1990: Edmonton center Mark Lamb, who had only played one full season in the NHL, scored the game-winning goal in Game 7 of the Oilers’ first-round series against the Winnipeg Jets giving Edmonton a 4-1 win and their first playoff round victory since Wayne Gretzky was traded from the Oilers to the Kings in the summer of 1988. Lamb, who finished his career with 46 goals in 403 regular-season games, wasn't much of a goal-scorer, but had a big series against Winnipeg scoring the overtime game-winning goal in Game 2. The Oilers proceeded to win their last Stanley Cup to date later that season by beating the Bruins in five games in the Stanley Cup Final.

Oilers center Doug Weight scored a hat trick in Edmonton's 5-2 win against the Stars in Game 3 of their first round match up. Game 3 was the only game the Stars would lose in that series as they went on to capture their second consecutive Western Conference Final, but lost to the Devils in six games in the Stanley Cup Final.

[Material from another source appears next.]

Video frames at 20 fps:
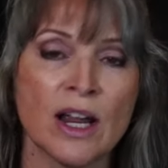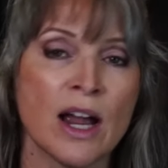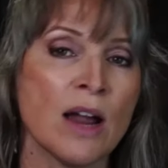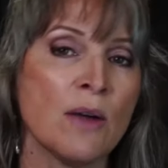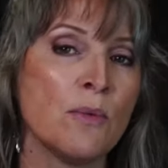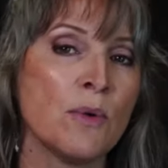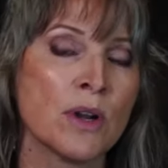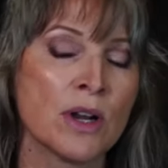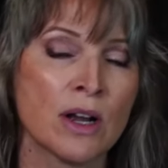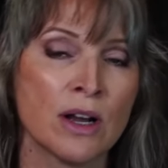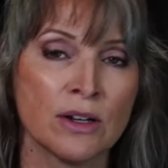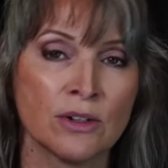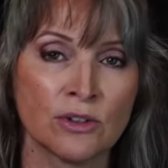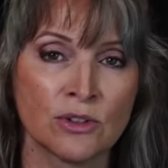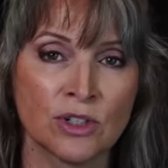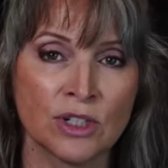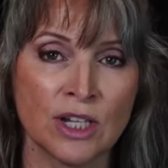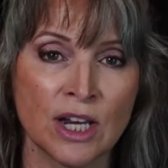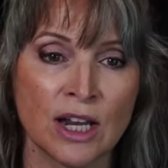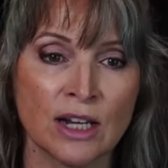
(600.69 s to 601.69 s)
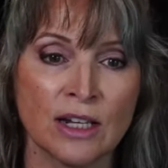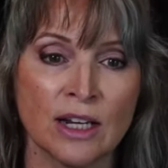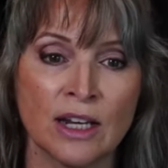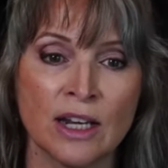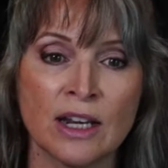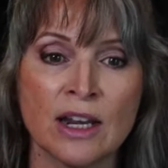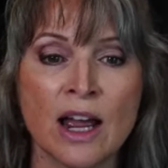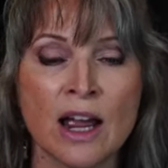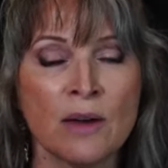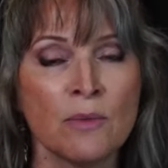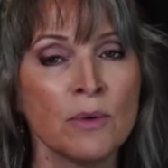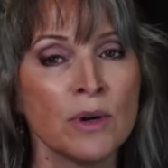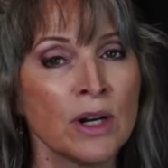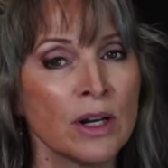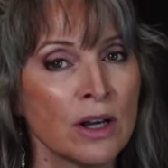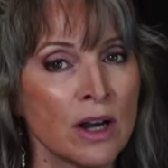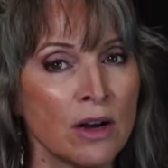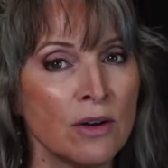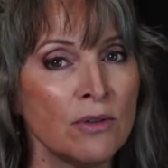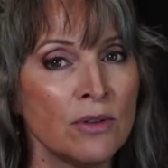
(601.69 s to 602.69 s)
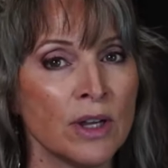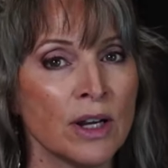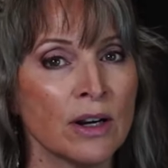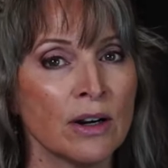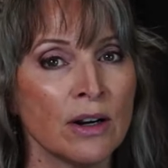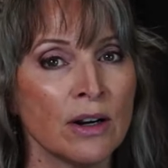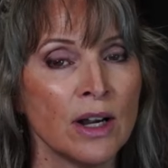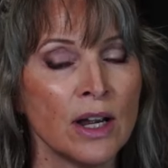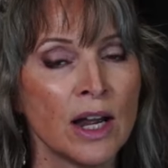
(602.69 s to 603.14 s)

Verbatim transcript: I want to understand it and I want to go there.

This series marked the fourth-straight season the Oilers and Stars clashed in the playoffs and the third-consecutive time that Dallas won the series.

2001: Former Penguins goalie Johan Hedberg recorded his first career shutout -- regular season or playoffs -- in Pittsburgh's 3-0 Game 3 win against the Capitals. Hedberg was the surprise of the 2001 playoffs and had been recalled from the Manitoba Moose of the IHL and his helmet still featured a moose earning him the nickname "Moose." Hedberg led the Penguins, who had been rejuvenated with Mario Lemieux's return, all the way to the Eastern Conference Final where they lost to the Devils in five games. Since 2001 Hedberg has played just four playoff games with the Canucks and the Thrashers.  

2003: The Blues grab hold of their first-round matchup against the Canucks with a 4-1 win in St. Louis to take a 3-1 lead in the series, but Vancouver would come back to win the series in seven games. That marked the first time the Canucks advanced to the second round for the first time since 1995, but they were defeated by the Wild in seven games. 2003 was also the first time since 1993 that the Canucks had 100 points in the regular season. 2003 is also the only time that then-Blues center Pavol Demitra, who had 4 assists and 6 points in the series, broke the 90-point barrier to date. Demitra wasn't the only player to have a career-season in 2003, Markus Naslund had 100 points for the only time in his career that season and had 9 assists and 14 points in that playoff season playing on the West Coast Express Line with Todd Bertuzzi and Brendan Morrison.